The response must consist of the lines from the one holding "[00:00:08.00 to 00:00:09.00]" through the final line of the entries, given again exactly and without any pictures.

**** MATERIAL FOR THE TASK

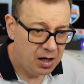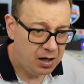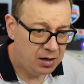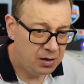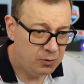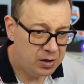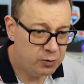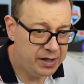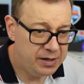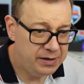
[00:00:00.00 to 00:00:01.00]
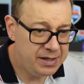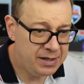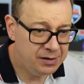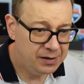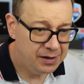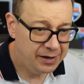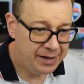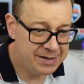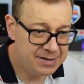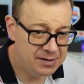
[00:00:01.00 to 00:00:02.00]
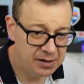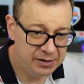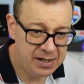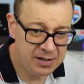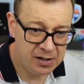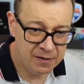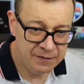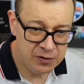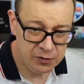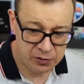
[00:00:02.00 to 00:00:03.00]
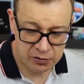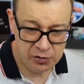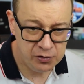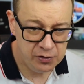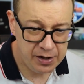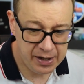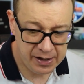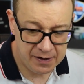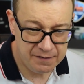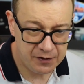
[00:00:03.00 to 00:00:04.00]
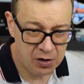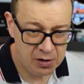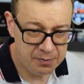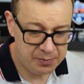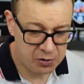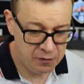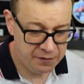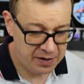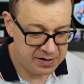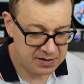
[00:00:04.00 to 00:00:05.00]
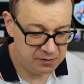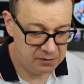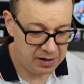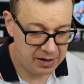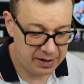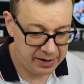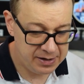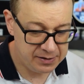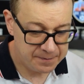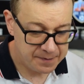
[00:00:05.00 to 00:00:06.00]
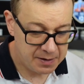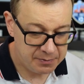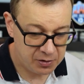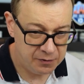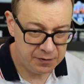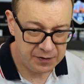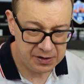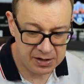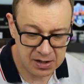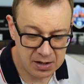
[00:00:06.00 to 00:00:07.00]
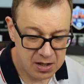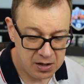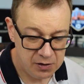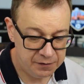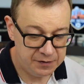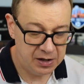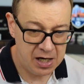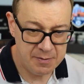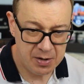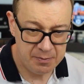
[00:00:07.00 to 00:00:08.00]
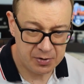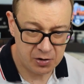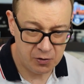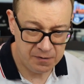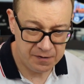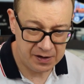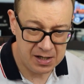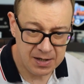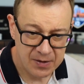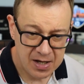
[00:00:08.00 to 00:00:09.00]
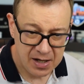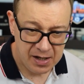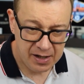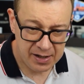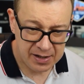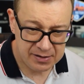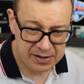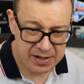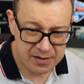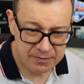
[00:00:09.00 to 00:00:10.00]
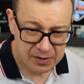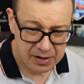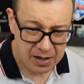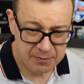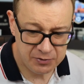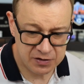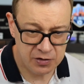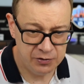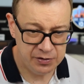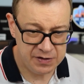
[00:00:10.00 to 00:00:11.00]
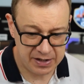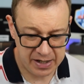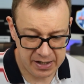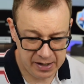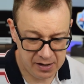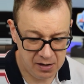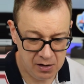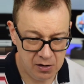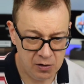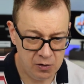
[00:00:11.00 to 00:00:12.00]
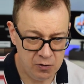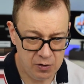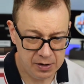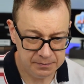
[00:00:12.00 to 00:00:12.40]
uh, what we need is the detail view to have a profile. So let profile of type profile, and here I'm just going to say hello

********

### RESULT OF THIS EXERCISE
[00:00:08.00 to 00:00:09.00]
[00:00:09.00 to 00:00:10.00]
[00:00:10.00 to 00:00:11.00]
[00:00:11.00 to 00:00:12.00]
[00:00:12.00 to 00:00:12.40]
uh, what we need is the detail view to have a profile. So let profile of type profile, and here I'm just going to say hello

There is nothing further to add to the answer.